Heisman Finalists 2012: Breaking Down Biggest Weaknesses of Each Contender

Mike Hoag@MikeHoagJrCorrespondent IIDecember 7, 2012

MORGANTOWN, WV - OCTOBER 20:  Josh Francis #4 of the West Virginia Mountaineers sacks Collin Klein #7 of the Kansas State Wildcats during the game on October 20, 2012 at Mountaineer Field in Morgantown, West Virginia.  The Wildcats defeated the Mountaineers 55-14.  (Photo by Justin K. Aller/Getty Images)
Justin K. Aller/Getty Images

Everyone has heard the praise each 2012 Heisman finalist has received. After all, the final grouping heading into New York is typically made up of four or five different contenders.

The fact that the selection committee only invited three finalists shows how much further ahead they are of their peers. Even then, there can be only one who walks away with the nation's most prestigious individual award.

How do you break down these three great athletes and decide which one deserves the honor most?

You have to look at their individual and situational weaknesses and weigh up which has less of a downside. Take a look at the biggest weaknesses of each of the three finalists.


Johnny Manziel, QB, Texas A&M

No freshman has ever won the Heisman Trophy. The award celebrates sustained excellence but that has never recognized the sustained performance of first-year player. Manziel red-shirted his first year at Texas A&M, so isn’t a true freshman.

Other than the freshman argument, it’s hard to find very much else wrong with Manziel’s game. Therefore, everything else that’s said should be considered nitpicking due to how well he developed and played this season.

He failed to show up in three games this season and built the majority of his resume against lesser competition. Against LSU, Florida and Ole Miss, the dynamic QB threw just one touchdown pass and was intercepted five times.

Manziel is certainly Heisman worthy, but just because he won one big game against Alabama, the rest should not be forgotten.
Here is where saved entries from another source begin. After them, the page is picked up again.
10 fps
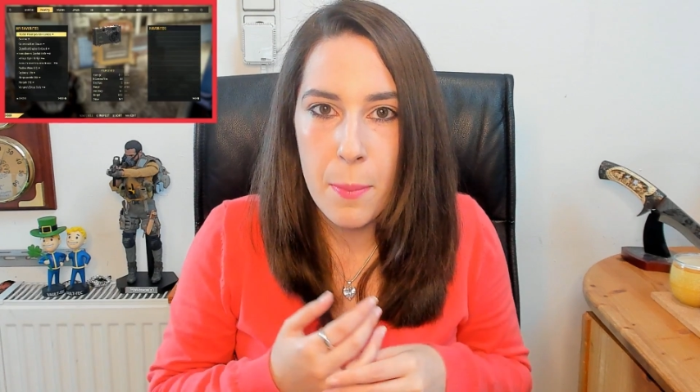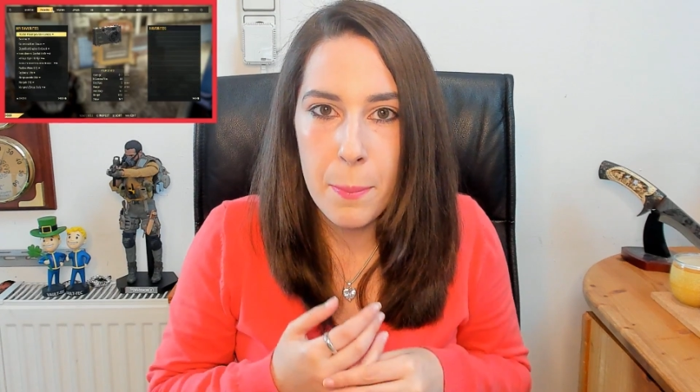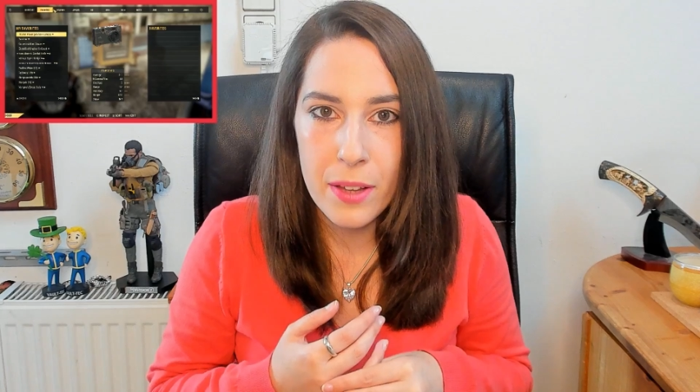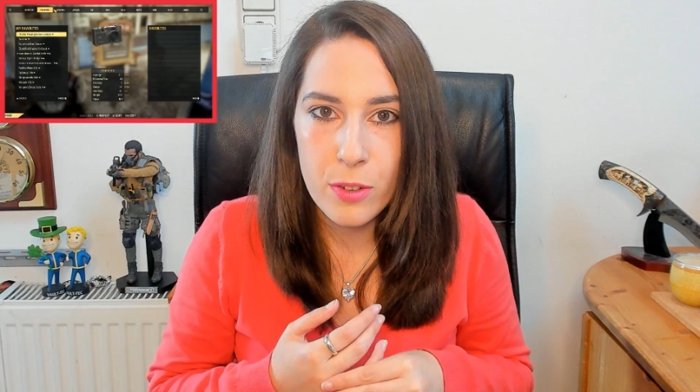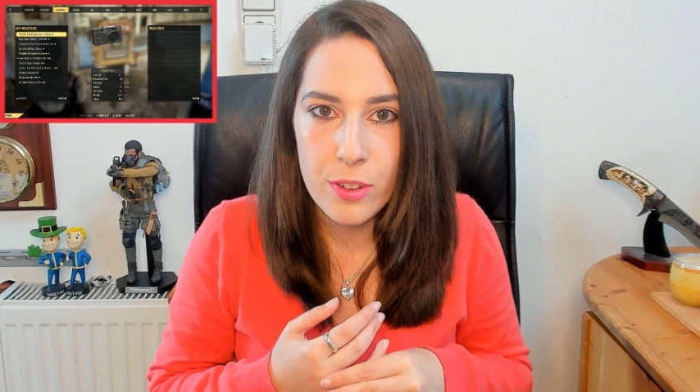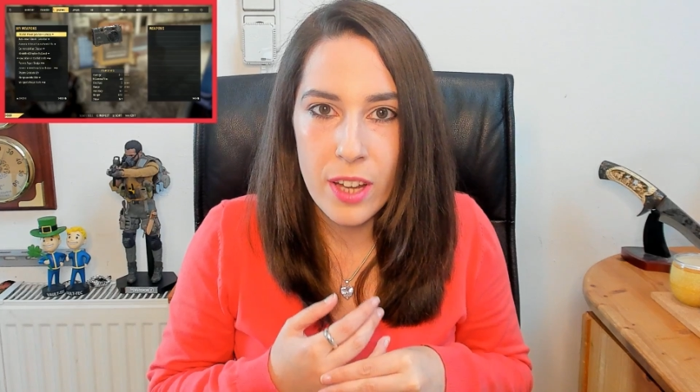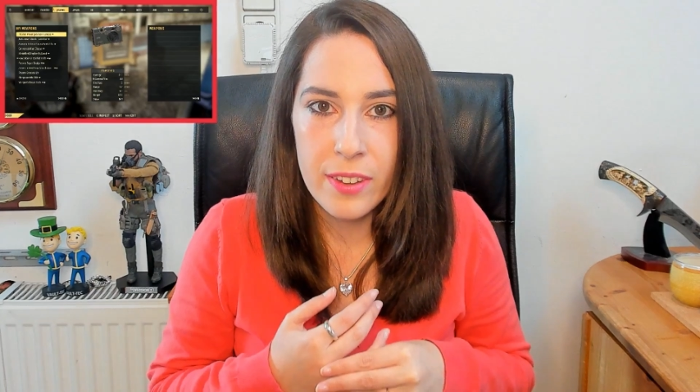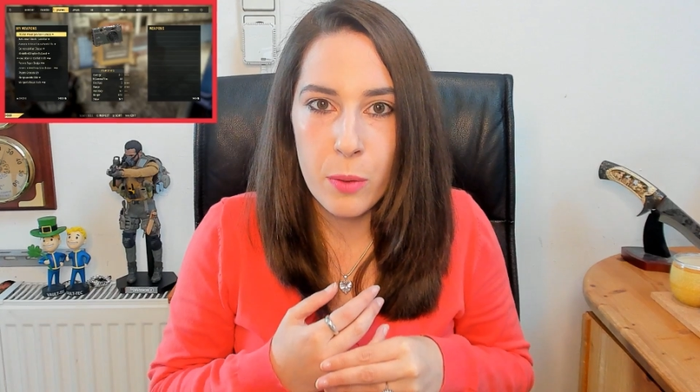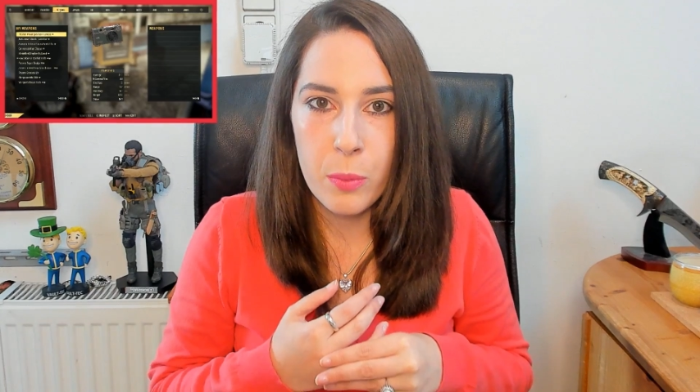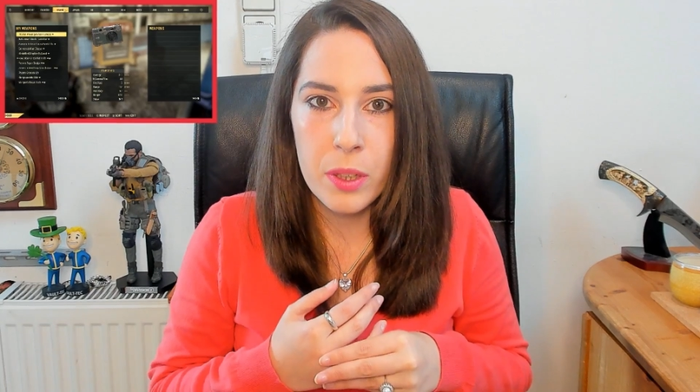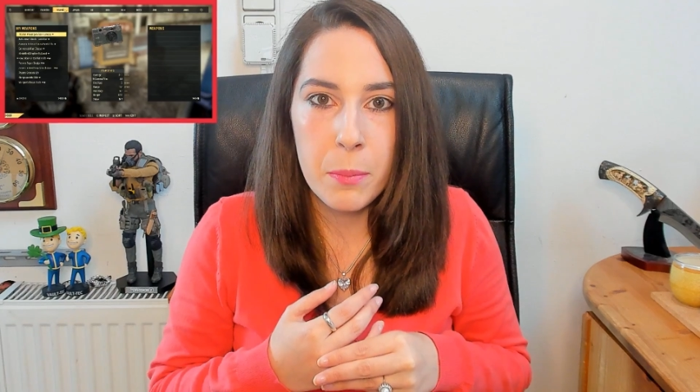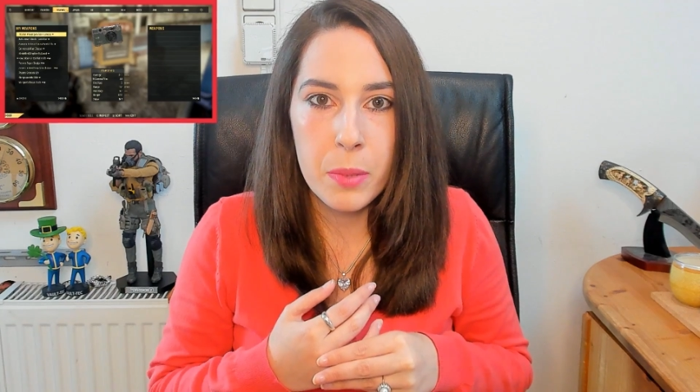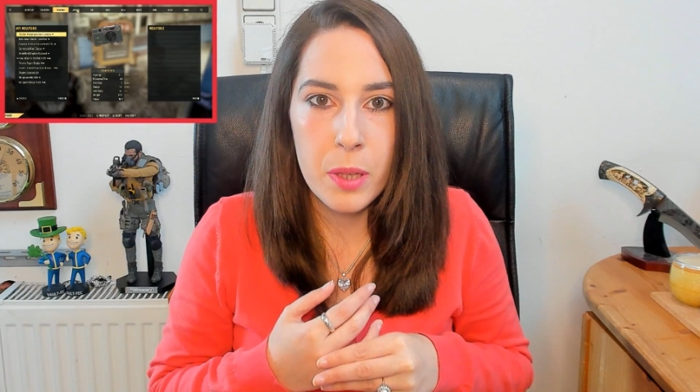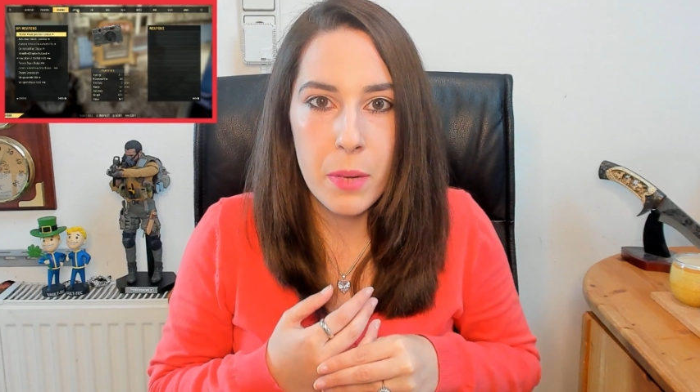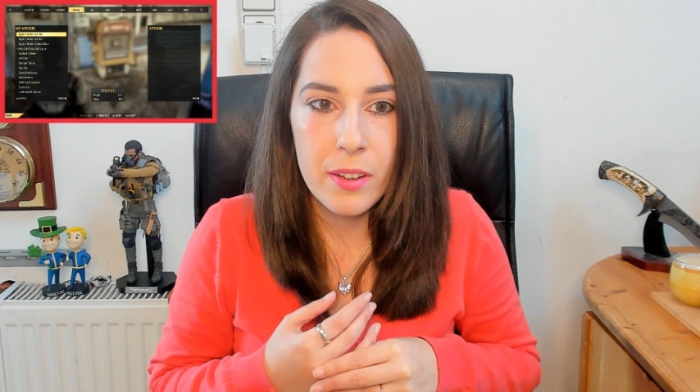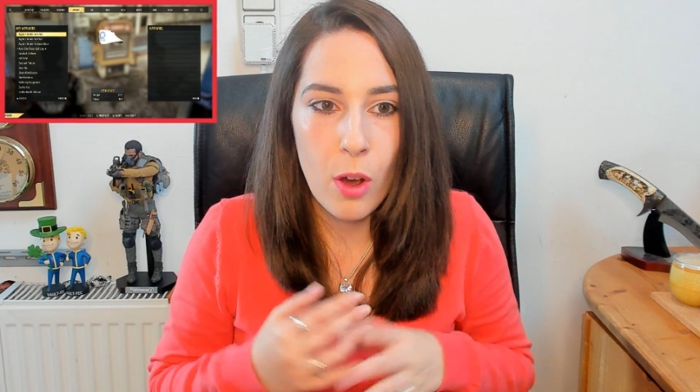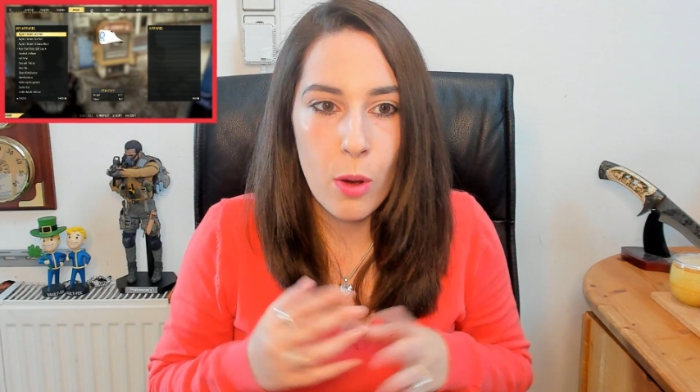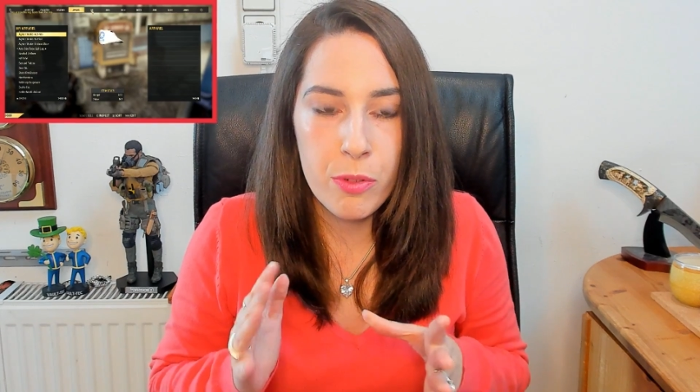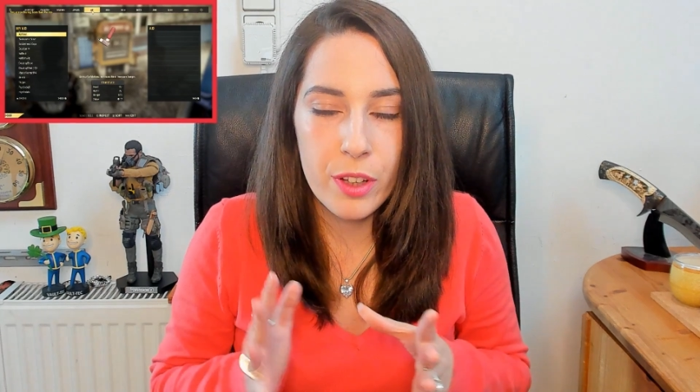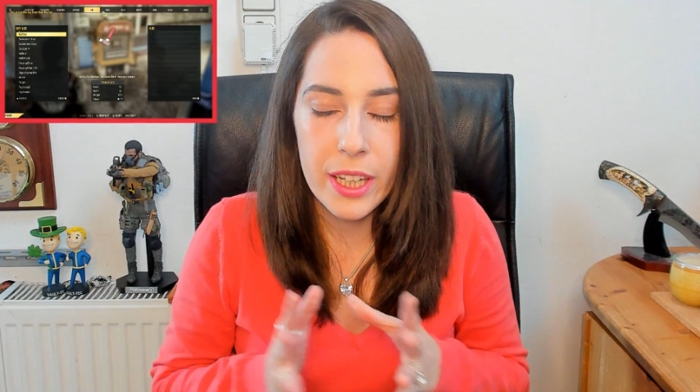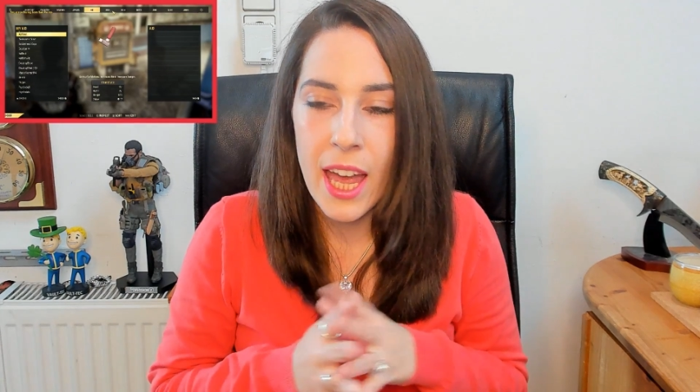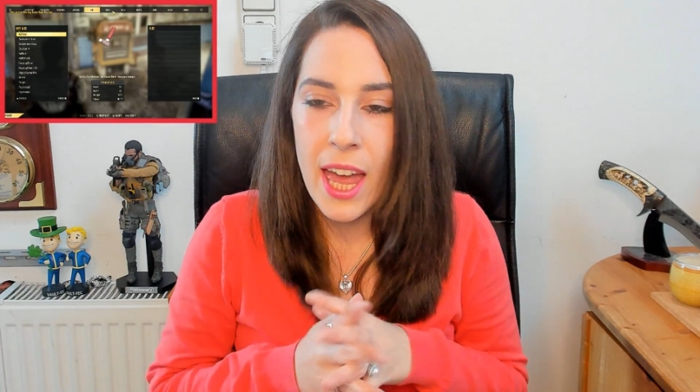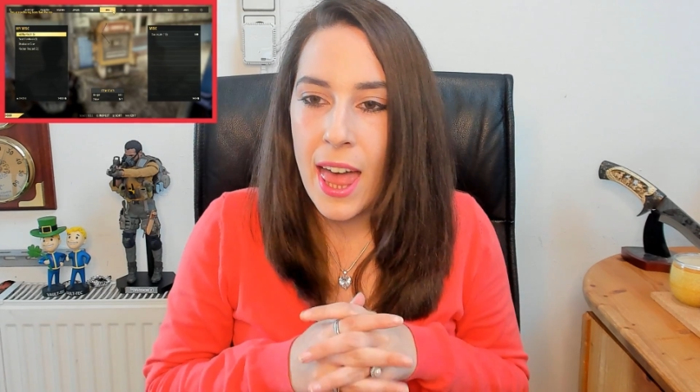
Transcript: a method that they will implement, hopefully.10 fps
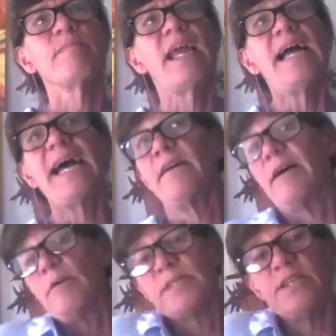and I
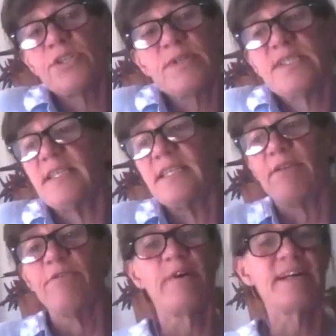was interested in
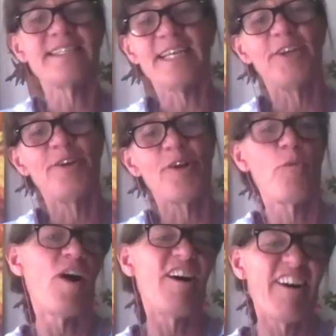finding, you know,
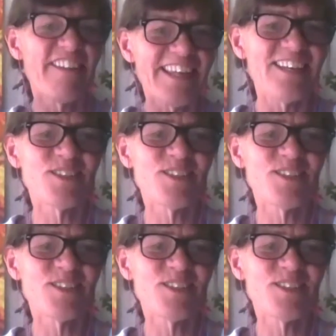what are these?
Manti Te’o, LB, Notre Dame

No true defensive only player has won the Heisman Trophy. Charles Woodson, the last defender to win it in 1997, was a dynamic special teams returner as well as shutdown cornerback. Defenders just don’t draw the same type of attention that dual-threat quarterbacks do.

Besides being a defensive player, the biggest knock on Te’o’s candidacy could be that his consideration is more of a myth than a fact. Because he plays for the high-profile Notre Dame Fighting Irish he’s exposed to national audiences week in and week out.

But is he the best college football player in the nation? That debate brings us right back to the debate about whether or not a defender deserves that title.

It's not a good reason to discredit someone but it's a real barrier for the accomplished linebacker to overcome.


Collin Klein, QB, Kansas State

Klein isn’t as complete of a quarterback as Manziel is. His one-dimensional focus on running the football hurt the Wildcats’ chances in a disappointing loss to unranked Baylor.

He isn’t one-dimensional by choice, though. Klein struggles with accuracy at times and even more so on deep patterns. The senior QB was never a great passer for the Wildcats but used a new game plan in 2012 to stick to shorter patterns and maximize his efficiency.

Klein was not nearly as successful as Manziel as far as being a “dual-threat” quarterback goes.

He also didn’t put up the same kind of stats that his fellow finalist did. Johnny Football recorded 100 more total yards and one-half more scores per game than Klein.